Regresando a los ambientes del folclore irlandés de sus primeras obras como dramaturgo, incluso introduciendo algunos elementos místicos, Martin McDonagh ha pergeñado la mejor de las cuatro películas que ha dirigido hasta el momento, y el nivel de Escondidos en Brujas, Siete psicópatas y Tres anuncios en las afueras no era precisamente bajo.
En todas ellas, alguno de los personajes, siempre en un punto intermedio entre lo digno y lo patético, acababa protagonizando un episodio violento y desesperado, a menudo explosivo. Aquí, por contra, nos encontramos con una espantosa amenaza que se va cocinando a fuego lento y que funciona como disparador de una profunda reflexión sobre la amistad masculina.
En un lugar tan bello como despojado, tan perdido que ni siquiera una guerra civil es capaz de arribar a su costa, los habitantes parecen condenados a la soledad y a la locura. El torturado artista Colm (Brendan Gleeson) se rinde a ellas y, con el objetivo de crear en lo que le quede de vida algo que merezca la pena, decide cortar sus lazos con su amigo de toda la vida, Pádraic (Colin Farrell).
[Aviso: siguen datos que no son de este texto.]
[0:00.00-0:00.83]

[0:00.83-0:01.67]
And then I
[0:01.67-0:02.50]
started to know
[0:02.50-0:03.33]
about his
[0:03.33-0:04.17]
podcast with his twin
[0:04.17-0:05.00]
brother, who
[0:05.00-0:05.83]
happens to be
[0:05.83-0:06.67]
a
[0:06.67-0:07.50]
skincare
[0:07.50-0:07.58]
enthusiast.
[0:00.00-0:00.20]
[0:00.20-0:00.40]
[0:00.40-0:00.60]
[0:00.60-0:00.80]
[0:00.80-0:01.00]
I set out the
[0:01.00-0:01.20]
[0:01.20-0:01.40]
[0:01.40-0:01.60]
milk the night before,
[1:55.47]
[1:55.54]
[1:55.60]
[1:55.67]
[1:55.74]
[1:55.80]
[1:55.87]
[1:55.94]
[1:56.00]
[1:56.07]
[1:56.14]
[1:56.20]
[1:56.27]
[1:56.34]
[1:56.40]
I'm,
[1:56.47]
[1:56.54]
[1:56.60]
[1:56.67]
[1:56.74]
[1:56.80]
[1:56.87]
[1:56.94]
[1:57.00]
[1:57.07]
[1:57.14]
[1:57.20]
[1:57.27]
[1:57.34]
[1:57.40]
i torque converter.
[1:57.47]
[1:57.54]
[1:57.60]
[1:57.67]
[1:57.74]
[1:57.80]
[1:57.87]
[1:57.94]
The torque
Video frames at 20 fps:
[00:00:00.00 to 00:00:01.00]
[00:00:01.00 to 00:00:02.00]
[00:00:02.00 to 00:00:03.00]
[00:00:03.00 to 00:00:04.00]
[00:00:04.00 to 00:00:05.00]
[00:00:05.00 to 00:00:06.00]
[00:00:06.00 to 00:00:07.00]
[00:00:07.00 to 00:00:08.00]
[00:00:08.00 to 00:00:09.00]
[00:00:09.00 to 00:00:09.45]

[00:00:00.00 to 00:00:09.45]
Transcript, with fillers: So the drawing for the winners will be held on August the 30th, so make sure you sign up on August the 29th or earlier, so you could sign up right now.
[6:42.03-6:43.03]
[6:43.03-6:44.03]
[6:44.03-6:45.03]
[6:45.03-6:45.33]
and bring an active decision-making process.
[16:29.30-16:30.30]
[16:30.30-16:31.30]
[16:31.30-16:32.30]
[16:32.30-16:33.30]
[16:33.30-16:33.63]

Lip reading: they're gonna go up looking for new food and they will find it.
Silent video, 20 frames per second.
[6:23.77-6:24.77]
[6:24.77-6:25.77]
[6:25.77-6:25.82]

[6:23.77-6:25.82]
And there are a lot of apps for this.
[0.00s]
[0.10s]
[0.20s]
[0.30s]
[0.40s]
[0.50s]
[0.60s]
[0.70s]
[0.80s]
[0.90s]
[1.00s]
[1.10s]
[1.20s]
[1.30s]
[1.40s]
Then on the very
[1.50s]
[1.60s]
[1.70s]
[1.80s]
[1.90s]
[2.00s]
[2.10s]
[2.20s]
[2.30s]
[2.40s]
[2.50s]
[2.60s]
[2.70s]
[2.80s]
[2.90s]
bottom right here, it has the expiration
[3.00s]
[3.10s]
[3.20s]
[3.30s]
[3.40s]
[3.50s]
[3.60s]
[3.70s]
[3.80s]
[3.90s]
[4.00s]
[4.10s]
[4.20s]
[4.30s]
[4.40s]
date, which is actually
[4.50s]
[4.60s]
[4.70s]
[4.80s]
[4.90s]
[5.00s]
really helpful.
Este es un hombre de tan limitado nivel intelectual que ni siquiera es capaz de percibir su simpleza, pero la ruptura le pone ante el espejo y le crea tal confusión que acabará conduciendo la situación a un enfrentamiento visceral de difícil retorno y consecuencias inesperadas.
Pese a la hondura dramática del relato, nos encontramos ante una de esas comedias negras que tan bien se les dan a los hermanos Coen, con un profundo poso humanista en el que McDonagh ofrece una mirada compasiva hacia todos los personajes, perfectamente modulados y encarnados por los actores.
La interpretación de Farrell, en un registro muy alejado a lo que nos tiene acostumbrados, es extraordinaria, otorgando a Pádraic con su contenido trabajo –Copa Volpi en Venecia– la misma dulzura que tristeza. Gleeson, por su parte, consigue dotar de verdad y melancolía las extremas convicciones de Colm.
La ruptura además tendrá consecuencias para una serie de personajes secundarios deliciosamente escritos. En especial, ese Dominic de Barry Keoghan al que Pádraic considera el tonto del pueblo (sin darse cuenta de que ese título quizá le corresponde a él mismo) y que resulta ser el único capaz de entender lo que está ocurriendo. Entre ambos se desarrolla una de las relaciones clave del filme. Por no hablar del simpático burro, uno de los grandes robaescenas del año.
Con unos diálogos punzantes y precisos, y un trabajo de fotografía que envuelve a la historia con una grandeza que coincide con la materia que aborda la historia, McDonagh ha conseguido uno de los filmes más emotivos y redondos del año.